| WHAT THE TASK ASKS |
Nothing but the lines from the one containing "(2281.77 s to 2282.77 s)" through the last line of the records belongs in the answer, copied exactly and with the pictures left out.

START SUPPLIED DATA

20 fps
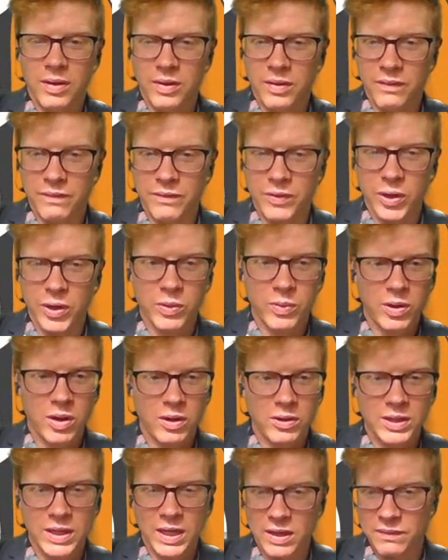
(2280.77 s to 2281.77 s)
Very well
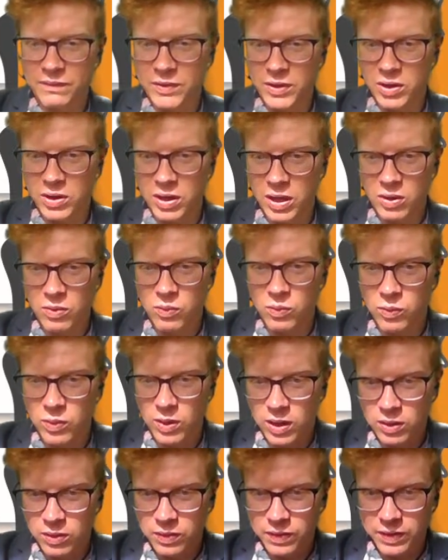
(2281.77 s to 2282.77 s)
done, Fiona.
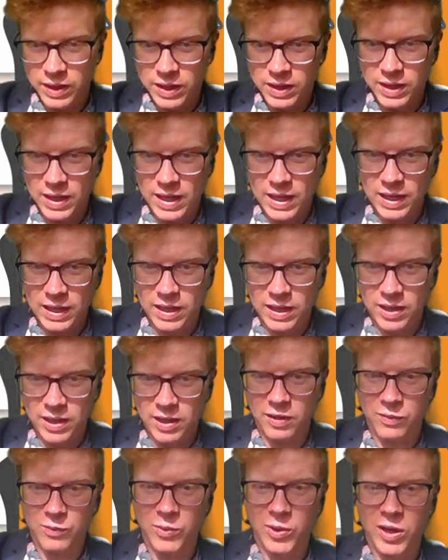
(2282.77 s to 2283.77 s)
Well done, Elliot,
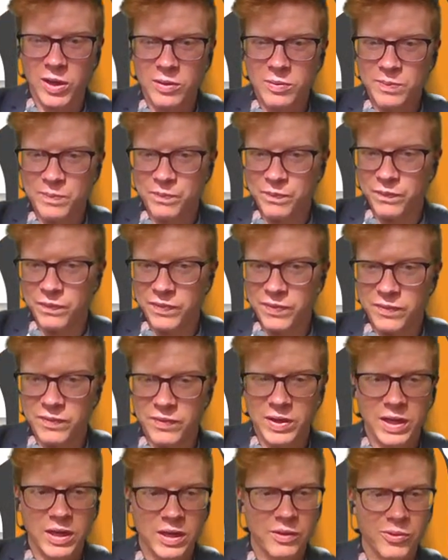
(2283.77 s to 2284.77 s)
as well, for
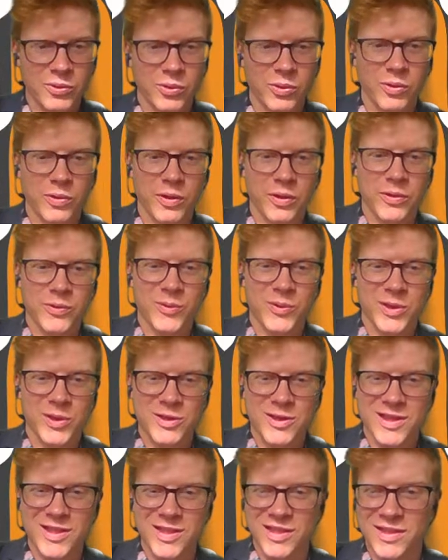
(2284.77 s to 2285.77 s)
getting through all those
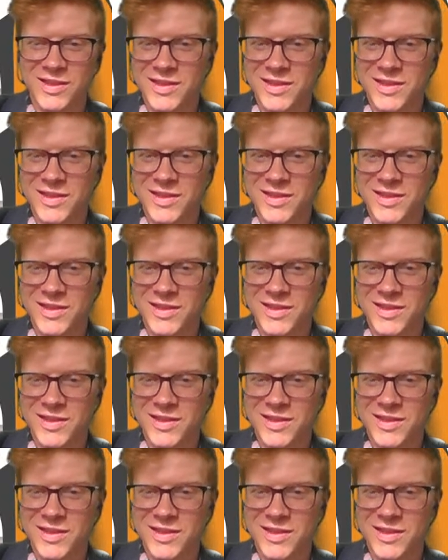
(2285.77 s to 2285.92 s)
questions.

END SUPPLIED DATA

| OUTPUT FOR THIS TASK |
(2281.77 s to 2282.77 s)
done, Fiona.
(2282.77 s to 2283.77 s)
Well done, Elliot,
(2283.77 s to 2284.77 s)
as well, for
(2284.77 s to 2285.77 s)
getting through all those
(2285.77 s to 2285.92 s)
questions.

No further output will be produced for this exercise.